30* OnOneCondition: One episode has the Colonel sabotaging his sister-in-law's wedding after he finds the will of her deceased first husband, which stipulates that the $300 a month she gets from his estate (of which the Colonel gets $200 as per the agreement when he married his wife) will be cut off if she remarries.
31[[spoiler: After The Colonel succeeds in stopping the wedding, he finds out that the money would have gone directly to him instead if she remarried.]]
32* ThePlan: Colonel's nephew, Newton (a con man himself), pulls this off when he visits in one episode.

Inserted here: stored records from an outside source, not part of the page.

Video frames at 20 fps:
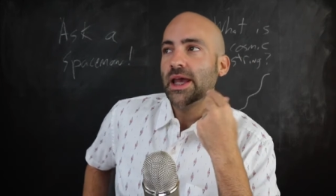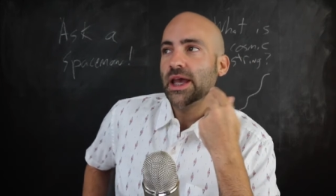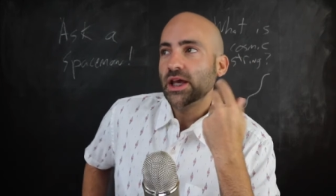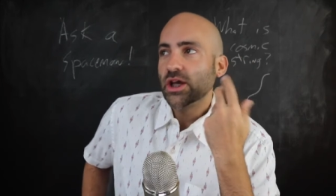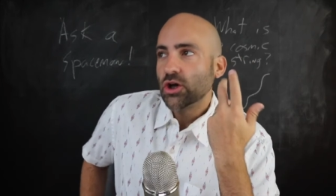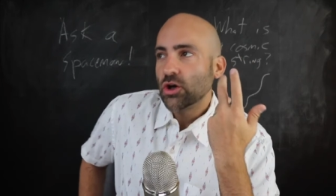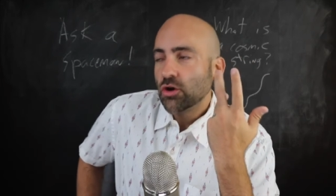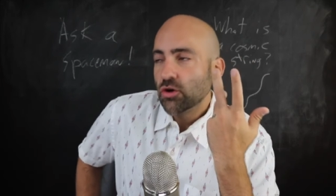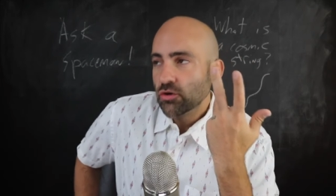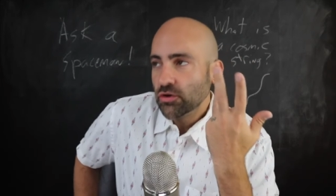
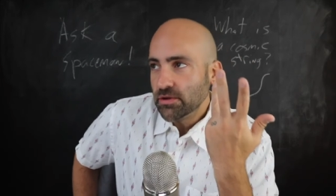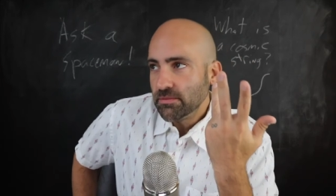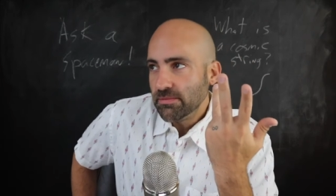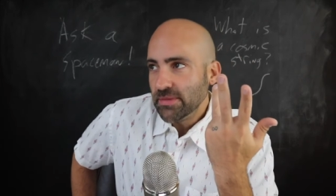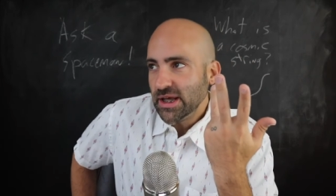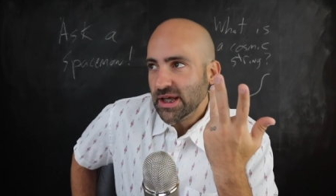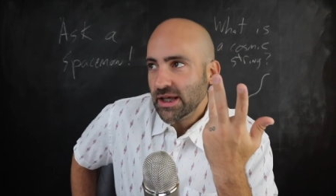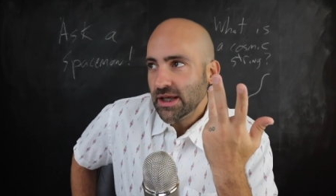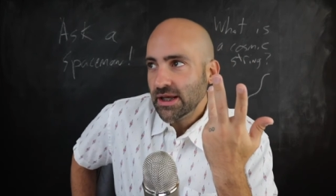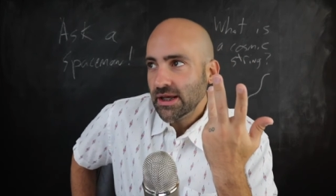It could
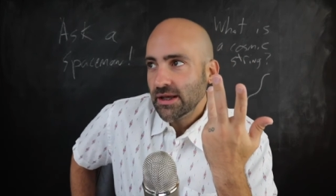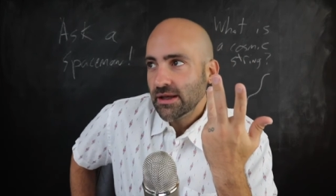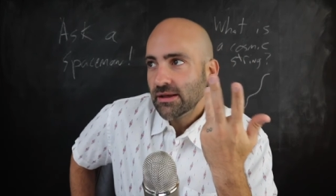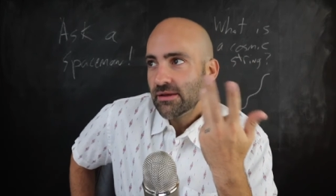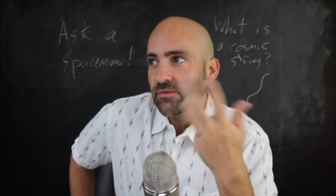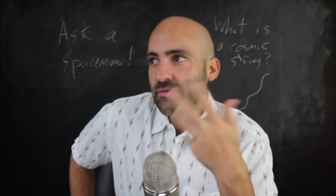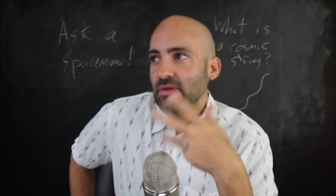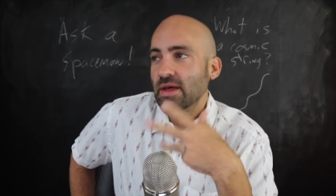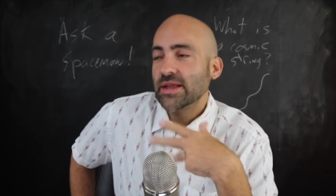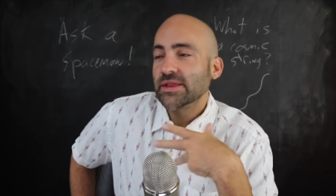
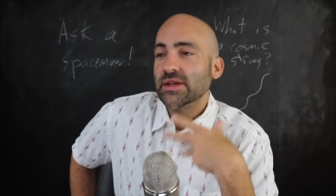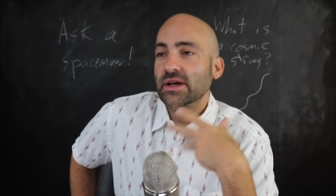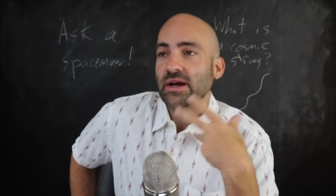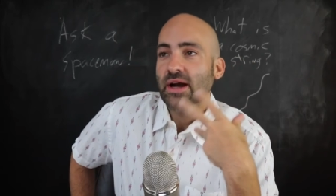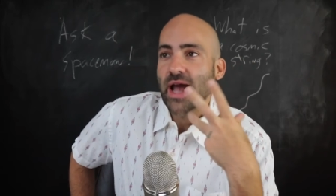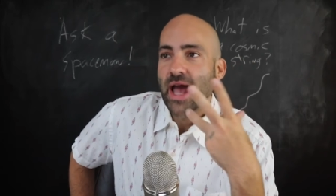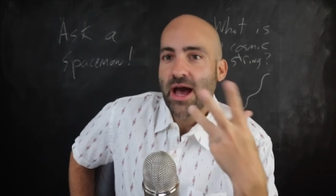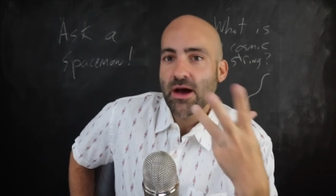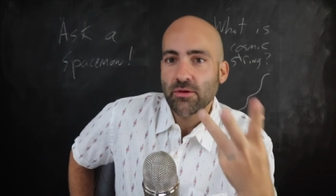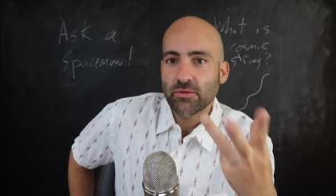be that
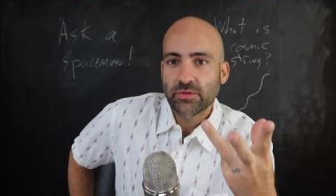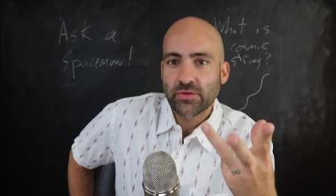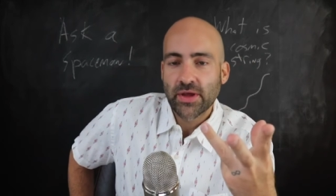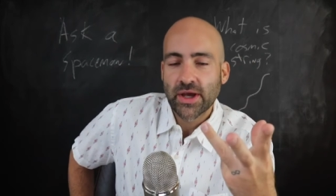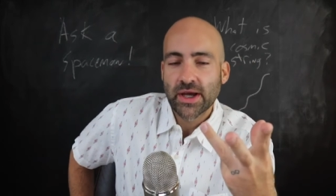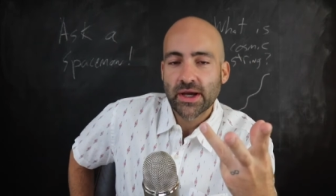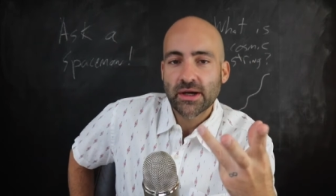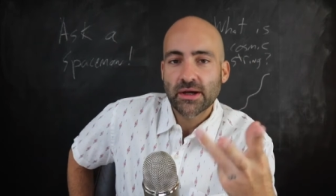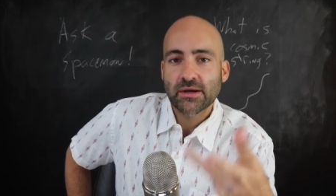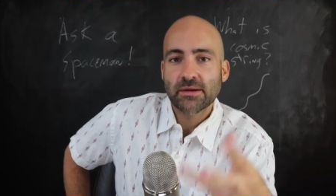they're out
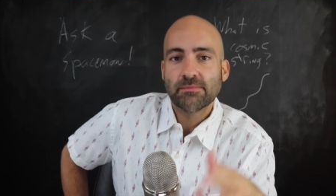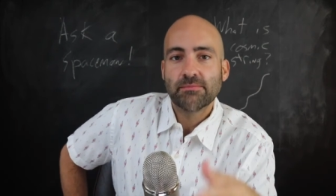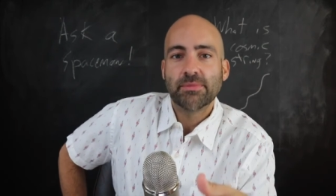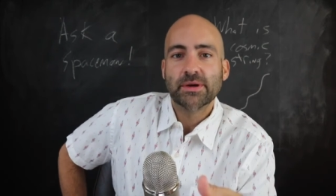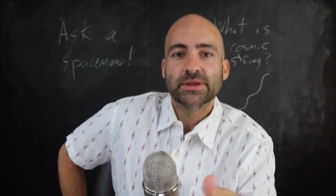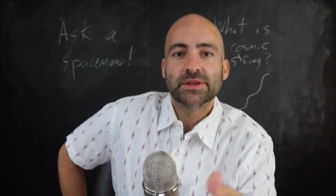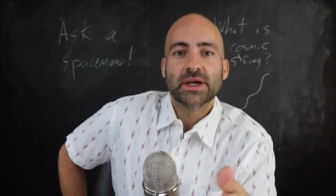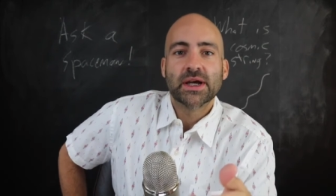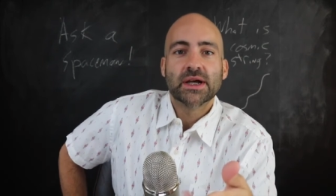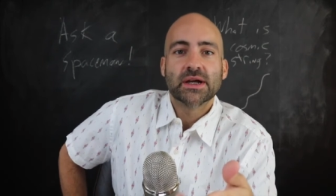there,
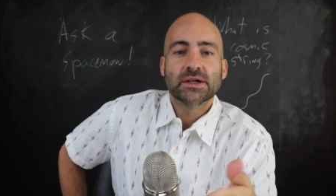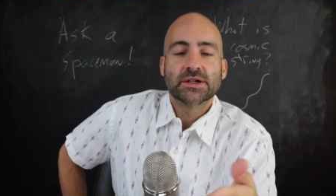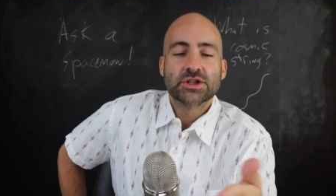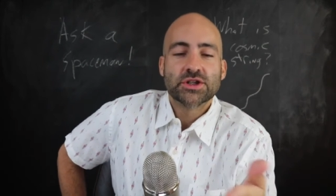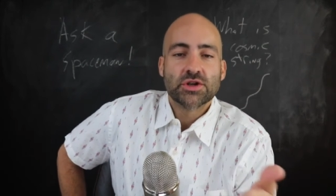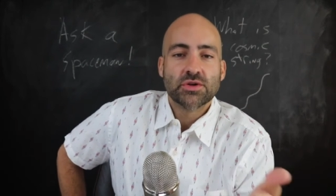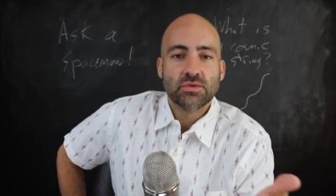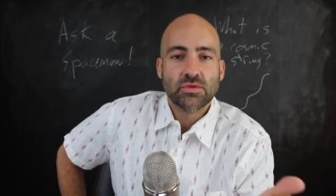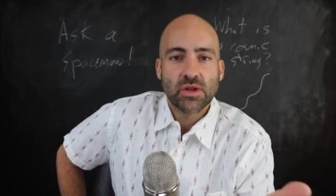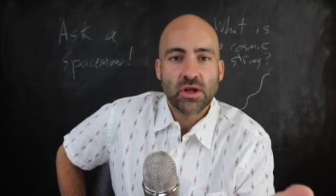but they're
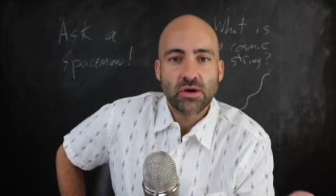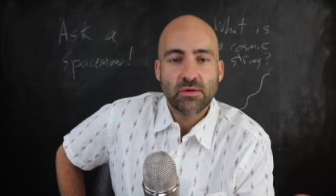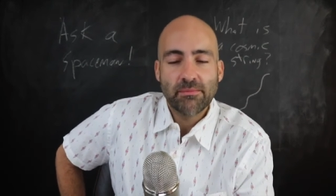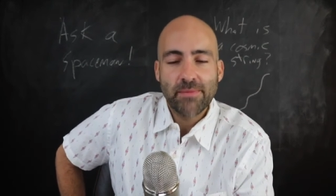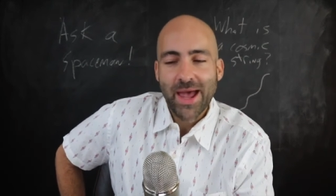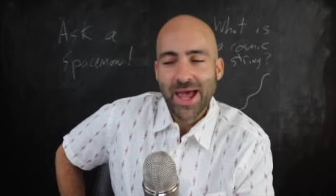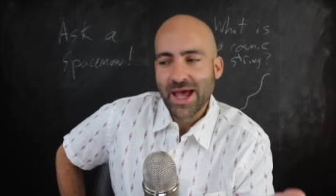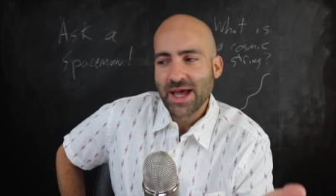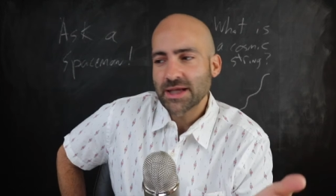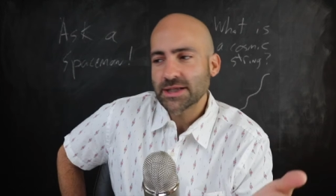too low
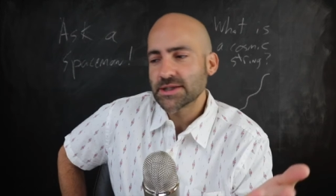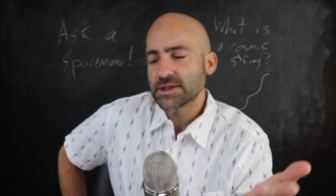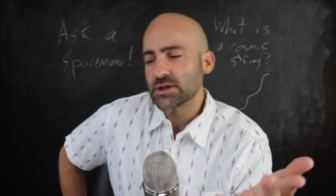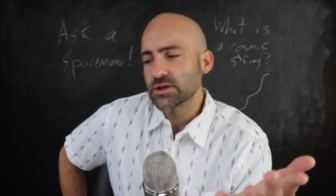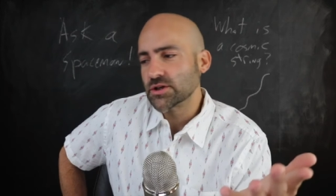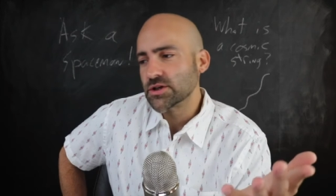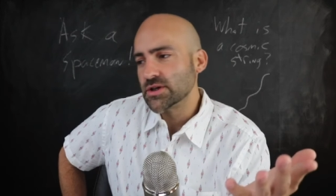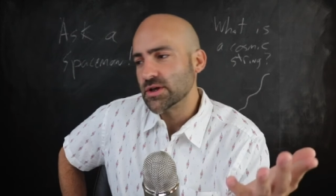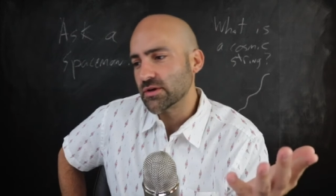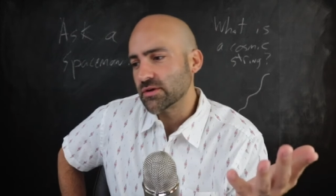mass
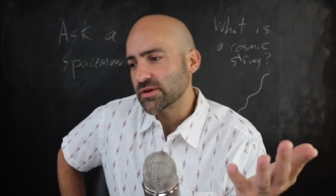or,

33* ShadyRealEstateAgent: The Colonel.
34* TheTeaser: As with the other prime-time cartoons released at the time, ''Calvin and the Colonel'' had cold openings during its ABC broadcasts. However, in syndication reruns they were removed.

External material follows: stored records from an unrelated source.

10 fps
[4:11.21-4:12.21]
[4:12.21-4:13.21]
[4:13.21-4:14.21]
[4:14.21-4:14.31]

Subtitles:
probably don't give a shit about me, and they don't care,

35* ThanksgivingEpisode: "Thanksgiving Dinner", in which the Colonel -- having to make good on an invitation he'd brashly extended a year earlier -- scrambles to procure enough food to host thirty-six relatives for dinner at his apartment.
36* ThickLineAnimation
37* ThrowTheDogABone: The Colonel gets one in the end of "Wheeling and Dealing", where he goes through the usual ZanyScheme in order to replace his nephew's car ([[ItMakesSenseInContext which got filled with cement]]) before shipping it out to him in California. Where this differs from other episodes is that for once the Colonel's plan actually succeeds, and his wife and sister-in-law praise him for getting the job done. The Colonel [[BreakingTheFourthWall admits to the audience]] that he didn't earn the praise and affection, but because it so rarely happens he decides to take it anyway.
38* TitleSequenceReplacement: When the show went into syndication, they attached the earlier, more abstract opening sequence to every episode. In the original broadcast this opening was only used in the first six episodes.
39* ZanyScheme: The whole premise of this show.